What is included in a simple agreement for future token (SAFT)?

Before signing a SAFT, it is critical to negotiate three terms: triggering events, pricing caps, discounts, and pro-rata rights. SAFTs aren’t created equal, implying that the terms can make or break an investment.

  • Trigger events – Future tokens become tokens upon the occurrence of an event, such as a corporate sale, an initial coin offering (ICO), or a merger. The simple agreement for the future token has no value if the company goes out of business or if the triggering events never take place.
  • Valuation cap – The maximum token value set by a valuation cap is used to calculate the investor’s ownership stake. Without a cap on the token’s valuation, the simple agreement for future token investors’ percentage of the company’s value decreases over time as its value rises.
  • Discounts – The value of the tokens at the time of the triggering event is offered to the simple agreement for future token (SAFT) investors at a discounted rate. It represents a saving over the future price that is predicted.
  • Pro rata rights – The SAFT investor is given pro-rata rights to participate in further fundraising rounds. While the authorized investor gains, the business may run into problems with future investors if they want to keep the round to themselves.

SAFT Rules and regulations

It can be simple for cryptocurrency developers to break the law because they aren’t likely to be knowledgeable about securities law and may not have access to financial and legal guidance. The creation of a simple agreement for future tokens provides a straightforward, low-cost structure that startups may use to seek money while keeping compliant with the law.

When a business sells a SAFT to a customer, it takes money from that customer without offering, selling, or exchanging any coins or tokens. Instead, the investor is given paperwork stating that, in the event that a cryptocurrency or other product is established, they would be granted access.

How do SAFT, SAFE, and ICO differ from each other?
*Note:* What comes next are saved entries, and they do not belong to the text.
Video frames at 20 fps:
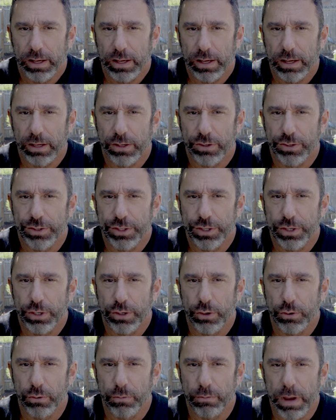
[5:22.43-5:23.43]
is
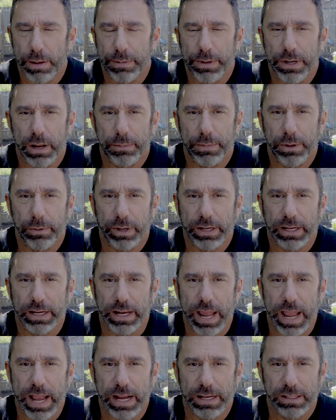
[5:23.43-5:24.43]
to maybe not be ready
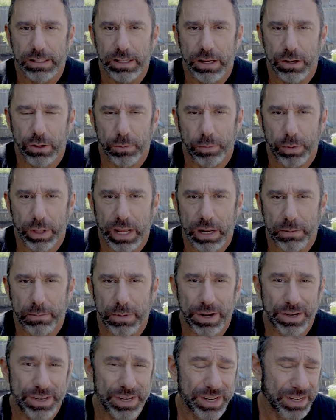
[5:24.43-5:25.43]
to execute a plan,
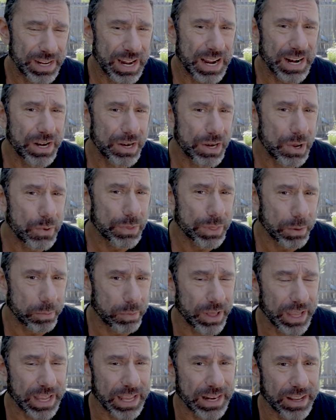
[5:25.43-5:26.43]
but to kind of know what the
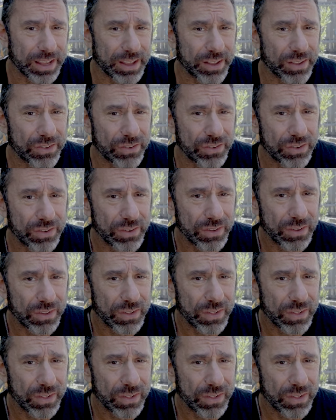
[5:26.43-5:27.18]
plan is.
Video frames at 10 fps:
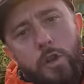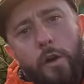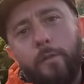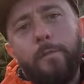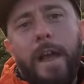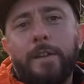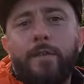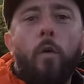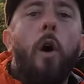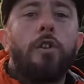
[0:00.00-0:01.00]
love. Thanks
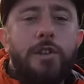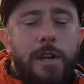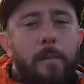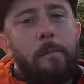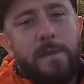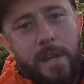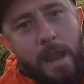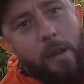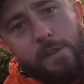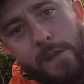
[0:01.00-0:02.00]
for watching. Take
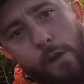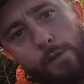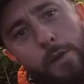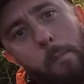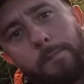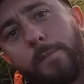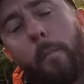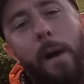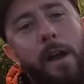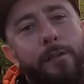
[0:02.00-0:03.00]
care of yourselves.
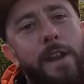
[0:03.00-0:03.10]
And bye for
A simple agreement for future token (SAFT) is distinct from a simple token warrant agreement for future equity (SAFE), sometimes known as a SAFE deal. At the same time, SAFT also differs from ICO. Let’s dive into the differences below –


SAFT investment contract grants investors future equity instead of future tokens upon the occurrence of a qualifying event, such as a merger, acquisition, or fundraising round. The San Francisco-based startup accelerator Y-Combinator developed SAFE notes, which are seen as a more founder-friendly alternative to convertible notes.


Whereas the use of SAFTs in conjunction with ICOs is common (ICOs). During the launch, a project sells its tokens to regular, pre-approved customers. On the other hand, a simple agreement for future tokens only works with accredited investors. Those who can lawfully transact in securities are considered accredited investors. Additionally, they satisfy certain requirements for income, net worth, and professional experience. SAFTs can be categorized as security that complies with the essential requirements of US federal regulations due to investor class distinctions.